(Saved data entries)
+++++
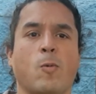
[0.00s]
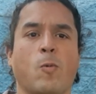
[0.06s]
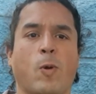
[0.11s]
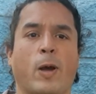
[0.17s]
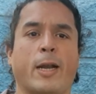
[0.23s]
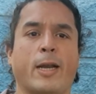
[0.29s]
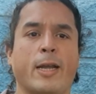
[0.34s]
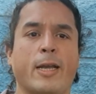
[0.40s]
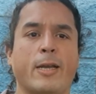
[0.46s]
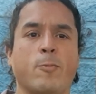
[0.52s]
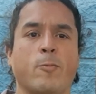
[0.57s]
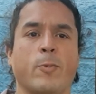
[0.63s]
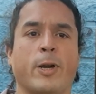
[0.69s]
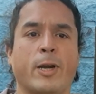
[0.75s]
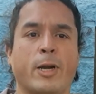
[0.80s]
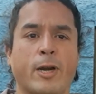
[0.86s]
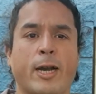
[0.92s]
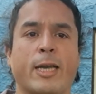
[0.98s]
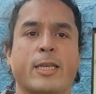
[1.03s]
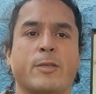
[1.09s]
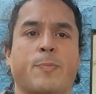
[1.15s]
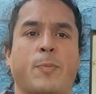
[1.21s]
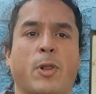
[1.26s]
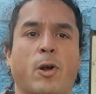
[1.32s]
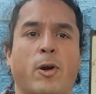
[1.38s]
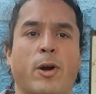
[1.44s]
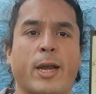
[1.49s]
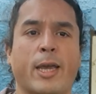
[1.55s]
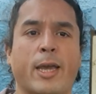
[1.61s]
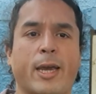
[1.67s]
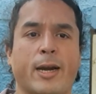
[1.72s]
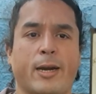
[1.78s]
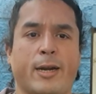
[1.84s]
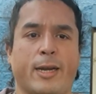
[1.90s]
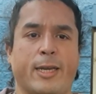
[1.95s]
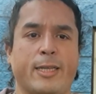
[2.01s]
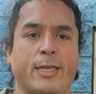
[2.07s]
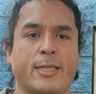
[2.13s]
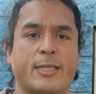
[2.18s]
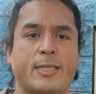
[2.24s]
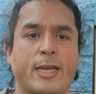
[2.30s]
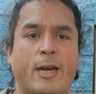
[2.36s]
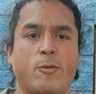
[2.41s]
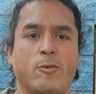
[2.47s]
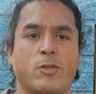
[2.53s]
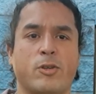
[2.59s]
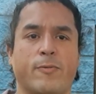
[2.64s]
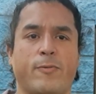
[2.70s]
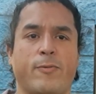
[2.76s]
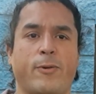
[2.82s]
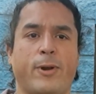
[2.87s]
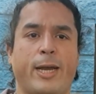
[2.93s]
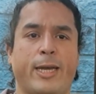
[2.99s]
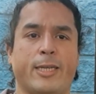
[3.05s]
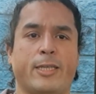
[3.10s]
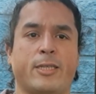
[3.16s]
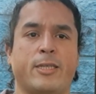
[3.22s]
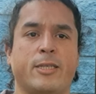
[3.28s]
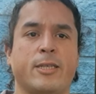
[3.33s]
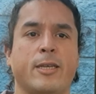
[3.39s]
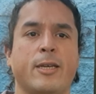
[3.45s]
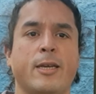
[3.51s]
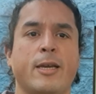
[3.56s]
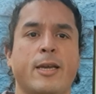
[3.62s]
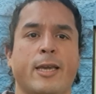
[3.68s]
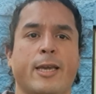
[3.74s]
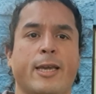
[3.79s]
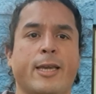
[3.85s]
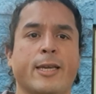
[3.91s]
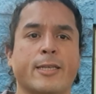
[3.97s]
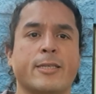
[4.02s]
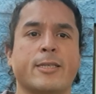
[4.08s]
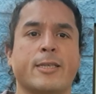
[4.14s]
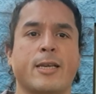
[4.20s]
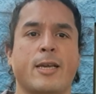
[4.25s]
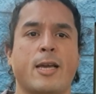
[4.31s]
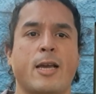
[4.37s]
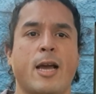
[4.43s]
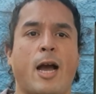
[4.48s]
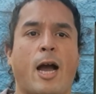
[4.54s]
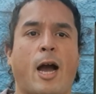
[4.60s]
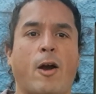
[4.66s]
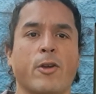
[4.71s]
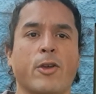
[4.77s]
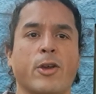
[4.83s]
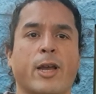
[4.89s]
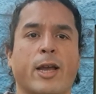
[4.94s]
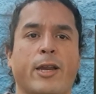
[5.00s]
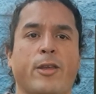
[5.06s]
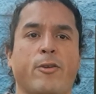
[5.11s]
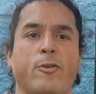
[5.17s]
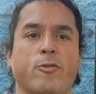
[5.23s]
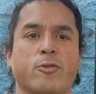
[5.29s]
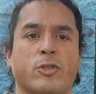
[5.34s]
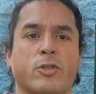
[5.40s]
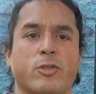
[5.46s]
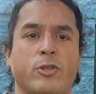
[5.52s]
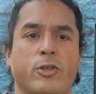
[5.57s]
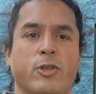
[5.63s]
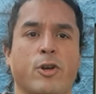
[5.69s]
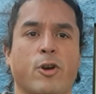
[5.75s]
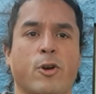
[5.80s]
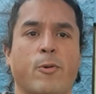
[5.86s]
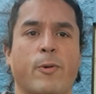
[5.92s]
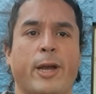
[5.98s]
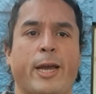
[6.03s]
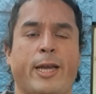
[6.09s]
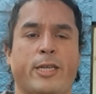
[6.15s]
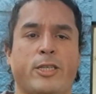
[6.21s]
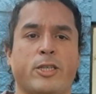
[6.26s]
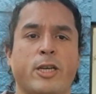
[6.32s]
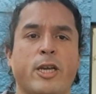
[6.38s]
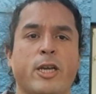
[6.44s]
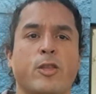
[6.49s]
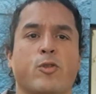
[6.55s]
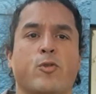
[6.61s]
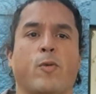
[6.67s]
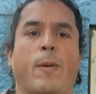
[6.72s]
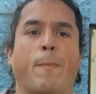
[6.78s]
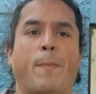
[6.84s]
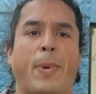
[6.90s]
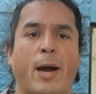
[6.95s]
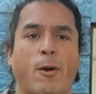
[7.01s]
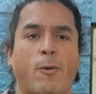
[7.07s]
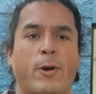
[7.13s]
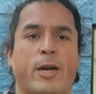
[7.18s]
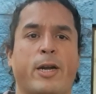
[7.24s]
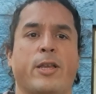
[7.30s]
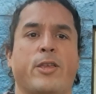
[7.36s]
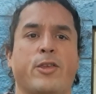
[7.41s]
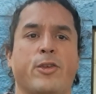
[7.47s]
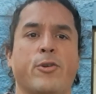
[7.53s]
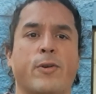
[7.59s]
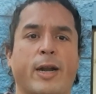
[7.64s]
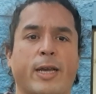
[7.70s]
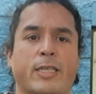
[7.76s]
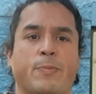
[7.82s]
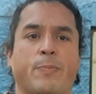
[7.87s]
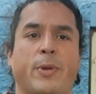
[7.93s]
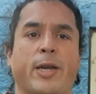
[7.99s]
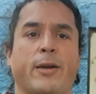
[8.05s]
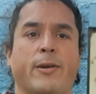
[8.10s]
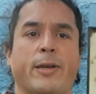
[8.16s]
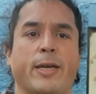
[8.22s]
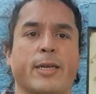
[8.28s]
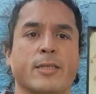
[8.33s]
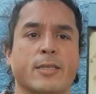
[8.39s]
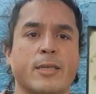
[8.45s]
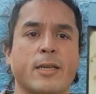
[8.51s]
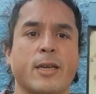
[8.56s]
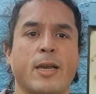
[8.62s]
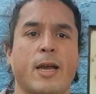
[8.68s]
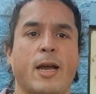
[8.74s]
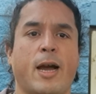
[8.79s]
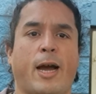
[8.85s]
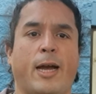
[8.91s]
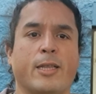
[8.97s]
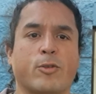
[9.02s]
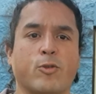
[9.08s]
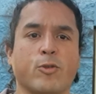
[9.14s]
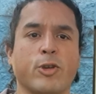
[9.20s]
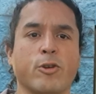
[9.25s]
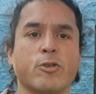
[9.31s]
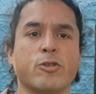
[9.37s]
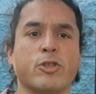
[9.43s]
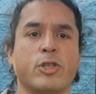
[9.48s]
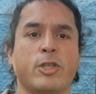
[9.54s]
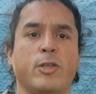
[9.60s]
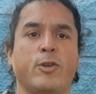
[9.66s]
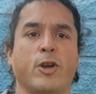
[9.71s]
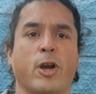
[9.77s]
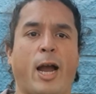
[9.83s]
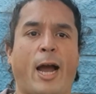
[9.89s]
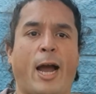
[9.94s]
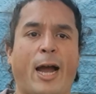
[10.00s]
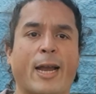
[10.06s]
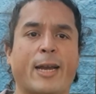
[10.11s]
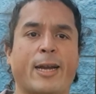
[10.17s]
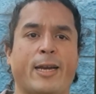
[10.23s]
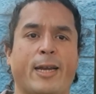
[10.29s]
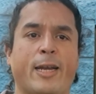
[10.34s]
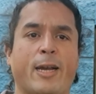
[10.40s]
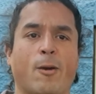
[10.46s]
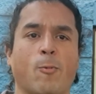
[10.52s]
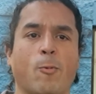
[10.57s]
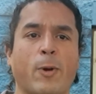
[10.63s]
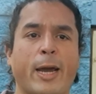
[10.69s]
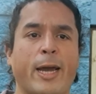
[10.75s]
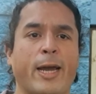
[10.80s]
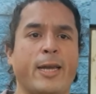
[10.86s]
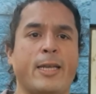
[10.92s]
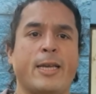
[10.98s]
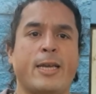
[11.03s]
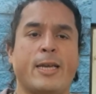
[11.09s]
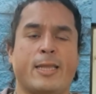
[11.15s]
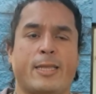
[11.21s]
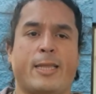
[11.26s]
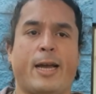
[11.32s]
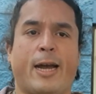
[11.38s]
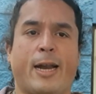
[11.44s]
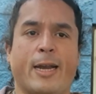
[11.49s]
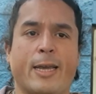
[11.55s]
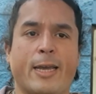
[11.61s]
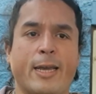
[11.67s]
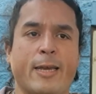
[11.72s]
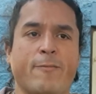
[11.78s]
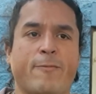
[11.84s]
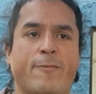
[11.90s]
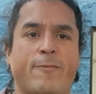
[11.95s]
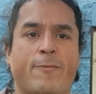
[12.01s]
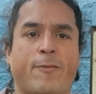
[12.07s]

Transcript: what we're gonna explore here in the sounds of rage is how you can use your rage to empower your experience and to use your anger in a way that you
+++++
» EXERCISE OBJECTIVE
Your copy of the records above should be exact and contain no pictures.

» ANSWER FOR THE TASK
[0.00s]
[0.06s]
[0.11s]
[0.17s]
[0.23s]
[0.29s]
[0.34s]
[0.40s]
[0.46s]
[0.52s]
[0.57s]
[0.63s]
[0.69s]
[0.75s]
[0.80s]
[0.86s]
[0.92s]
[0.98s]
[1.03s]
[1.09s]
[1.15s]
[1.21s]
[1.26s]
[1.32s]
[1.38s]
[1.44s]
[1.49s]
[1.55s]
[1.61s]
[1.67s]
[1.72s]
[1.78s]
[1.84s]
[1.90s]
[1.95s]
[2.01s]
[2.07s]
[2.13s]
[2.18s]
[2.24s]
[2.30s]
[2.36s]
[2.41s]
[2.47s]
[2.53s]
[2.59s]
[2.64s]
[2.70s]
[2.76s]
[2.82s]
[2.87s]
[2.93s]
[2.99s]
[3.05s]
[3.10s]
[3.16s]
[3.22s]
[3.28s]
[3.33s]
[3.39s]
[3.45s]
[3.51s]
[3.56s]
[3.62s]
[3.68s]
[3.74s]
[3.79s]
[3.85s]
[3.91s]
[3.97s]
[4.02s]
[4.08s]
[4.14s]
[4.20s]
[4.25s]
[4.31s]
[4.37s]
[4.43s]
[4.48s]
[4.54s]
[4.60s]
[4.66s]
[4.71s]
[4.77s]
[4.83s]
[4.89s]
[4.94s]
[5.00s]
[5.06s]
[5.11s]
[5.17s]
[5.23s]
[5.29s]
[5.34s]
[5.40s]
[5.46s]
[5.52s]
[5.57s]
[5.63s]
[5.69s]
[5.75s]
[5.80s]
[5.86s]
[5.92s]
[5.98s]
[6.03s]
[6.09s]
[6.15s]
[6.21s]
[6.26s]
[6.32s]
[6.38s]
[6.44s]
[6.49s]
[6.55s]
[6.61s]
[6.67s]
[6.72s]
[6.78s]
[6.84s]
[6.90s]
[6.95s]
[7.01s]
[7.07s]
[7.13s]
[7.18s]
[7.24s]
[7.30s]
[7.36s]
[7.41s]
[7.47s]
[7.53s]
[7.59s]
[7.64s]
[7.70s]
[7.76s]
[7.82s]
[7.87s]
[7.93s]
[7.99s]
[8.05s]
[8.10s]
[8.16s]
[8.22s]
[8.28s]
[8.33s]
[8.39s]
[8.45s]
[8.51s]
[8.56s]
[8.62s]
[8.68s]
[8.74s]
[8.79s]
[8.85s]
[8.91s]
[8.97s]
[9.02s]
[9.08s]
[9.14s]
[9.20s]
[9.25s]
[9.31s]
[9.37s]
[9.43s]
[9.48s]
[9.54s]
[9.60s]
[9.66s]
[9.71s]
[9.77s]
[9.83s]
[9.89s]
[9.94s]
[10.00s]
[10.06s]
[10.11s]
[10.17s]
[10.23s]
[10.29s]
[10.34s]
[10.40s]
[10.46s]
[10.52s]
[10.57s]
[10.63s]
[10.69s]
[10.75s]
[10.80s]
[10.86s]
[10.92s]
[10.98s]
[11.03s]
[11.09s]
[11.15s]
[11.21s]
[11.26s]
[11.32s]
[11.38s]
[11.44s]
[11.49s]
[11.55s]
[11.61s]
[11.67s]
[11.72s]
[11.78s]
[11.84s]
[11.90s]
[11.95s]
[12.01s]
[12.07s]

Transcript: what we're gonna explore here in the sounds of rage is how you can use your rage to empower your experience and to use your anger in a way that you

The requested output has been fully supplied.